Inspector Moss led the investigation. He listened intently to all that Christi said, and he nodded and seemed to understand when Christi asked that Sherie not be told of Bubblehead's true identity.

He reported back to her after he'd been to investigate the abandoned sports centre. Danika was dead when he'd arrived. Hearing the news had thrown a switch that, for the first time since she'd been set free, seemed to turn Christi's emotions back on.

She managed a brief nod, emptily answered Moss's questions, before he left, and finally she could open the floodgates and let pour the tears that she had been holding back.

* * *

It was a day later when a police cruiser took them home. There would be all sorts to face when the clouds cleared -- Rene's parents, who would have been told by the police, and her other friends, who would want to know why Rene and Danika weren't around anymore, and would soon be looking at Christi in a different light once the rumour mill got working, asking questions, or more likely staying away in fear of saying the wrong thing -- but first there was a life to reorganise.

"I can stay with you, if you like." Christi said to Sherie, as the cruiser stopped outside her flat.

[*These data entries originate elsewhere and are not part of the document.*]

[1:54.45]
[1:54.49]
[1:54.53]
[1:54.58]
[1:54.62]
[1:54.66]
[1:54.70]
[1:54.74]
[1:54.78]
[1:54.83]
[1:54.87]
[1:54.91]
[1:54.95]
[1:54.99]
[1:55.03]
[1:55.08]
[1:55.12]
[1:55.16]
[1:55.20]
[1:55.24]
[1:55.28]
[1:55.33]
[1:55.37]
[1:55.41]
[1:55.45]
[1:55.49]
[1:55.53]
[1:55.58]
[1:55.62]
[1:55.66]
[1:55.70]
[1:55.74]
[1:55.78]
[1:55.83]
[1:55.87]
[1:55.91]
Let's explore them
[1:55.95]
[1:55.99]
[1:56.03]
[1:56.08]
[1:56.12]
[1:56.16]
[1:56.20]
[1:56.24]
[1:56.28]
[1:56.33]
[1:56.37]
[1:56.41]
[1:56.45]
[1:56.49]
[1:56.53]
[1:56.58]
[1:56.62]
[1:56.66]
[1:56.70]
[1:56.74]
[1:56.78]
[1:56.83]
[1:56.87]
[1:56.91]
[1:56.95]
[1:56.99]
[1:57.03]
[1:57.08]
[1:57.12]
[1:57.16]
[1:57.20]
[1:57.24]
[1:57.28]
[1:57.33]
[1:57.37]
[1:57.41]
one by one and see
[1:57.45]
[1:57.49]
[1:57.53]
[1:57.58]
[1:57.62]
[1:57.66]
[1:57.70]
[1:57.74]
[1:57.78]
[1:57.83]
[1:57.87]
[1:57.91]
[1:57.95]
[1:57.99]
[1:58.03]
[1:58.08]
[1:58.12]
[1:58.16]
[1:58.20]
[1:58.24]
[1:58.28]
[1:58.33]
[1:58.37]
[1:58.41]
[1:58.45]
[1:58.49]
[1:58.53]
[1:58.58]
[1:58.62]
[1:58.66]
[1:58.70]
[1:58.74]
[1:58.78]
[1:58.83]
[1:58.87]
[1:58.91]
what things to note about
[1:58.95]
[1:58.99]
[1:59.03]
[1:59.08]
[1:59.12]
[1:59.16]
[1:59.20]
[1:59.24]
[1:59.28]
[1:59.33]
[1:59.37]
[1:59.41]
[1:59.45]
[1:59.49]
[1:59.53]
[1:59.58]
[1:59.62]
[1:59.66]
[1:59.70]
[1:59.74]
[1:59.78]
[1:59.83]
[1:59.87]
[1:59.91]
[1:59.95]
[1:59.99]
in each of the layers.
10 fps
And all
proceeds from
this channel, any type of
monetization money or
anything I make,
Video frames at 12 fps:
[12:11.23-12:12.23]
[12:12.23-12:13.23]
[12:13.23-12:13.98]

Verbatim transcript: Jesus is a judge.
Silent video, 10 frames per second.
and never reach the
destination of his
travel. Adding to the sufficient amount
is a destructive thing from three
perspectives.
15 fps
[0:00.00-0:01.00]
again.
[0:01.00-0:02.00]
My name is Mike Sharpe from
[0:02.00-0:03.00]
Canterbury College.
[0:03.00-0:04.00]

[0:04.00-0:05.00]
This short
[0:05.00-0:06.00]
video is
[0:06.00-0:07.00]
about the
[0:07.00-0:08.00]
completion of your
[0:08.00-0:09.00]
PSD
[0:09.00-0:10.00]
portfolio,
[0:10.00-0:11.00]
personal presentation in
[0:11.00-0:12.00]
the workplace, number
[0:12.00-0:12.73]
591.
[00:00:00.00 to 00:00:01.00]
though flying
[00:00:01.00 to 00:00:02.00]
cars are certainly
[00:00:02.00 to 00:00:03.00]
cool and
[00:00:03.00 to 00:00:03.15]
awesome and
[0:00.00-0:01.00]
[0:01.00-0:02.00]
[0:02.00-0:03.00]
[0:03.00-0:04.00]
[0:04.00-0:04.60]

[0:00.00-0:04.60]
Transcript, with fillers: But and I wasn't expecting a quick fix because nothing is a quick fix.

"Um…" Sherie replied. "No, that's OK. I think I want to be alone."

Christi nodded.

"I mean, unless you want to?" Sherie continued. "You'll be alright alone?"

Christi nodded again. She turned away, opened the door and stepped out onto the pavement. Sherie stepped out behind her, stopped beside the cruiser. Christi popped the trunk, hefted Sherie's bag and handed it to her.

"You're alright, aren't you?" Sherie said.

"Yeah." Christi replied.

Sherie smiled, put the bag down on the pavement and took hold of Christi's hands. "You were my rock. My strength. You came back for me."

"You sure you don't want me to stay?" Christi said, changing the subject before it had a chance to turn to what had happened. "You'll be all alone."

"Oh… Well, no, I want to be alone."

"OK, I understand." Christi said, subconsciously lifting her heel from the asphalt and tapping her toe on the ground while she stared past Sherie at nothing in particular on the opposite side of the street. "Only… I know a lot's happened, but I'd like to see you again soon. Y'know, after Monday, I'm like… Well, I want to see you again."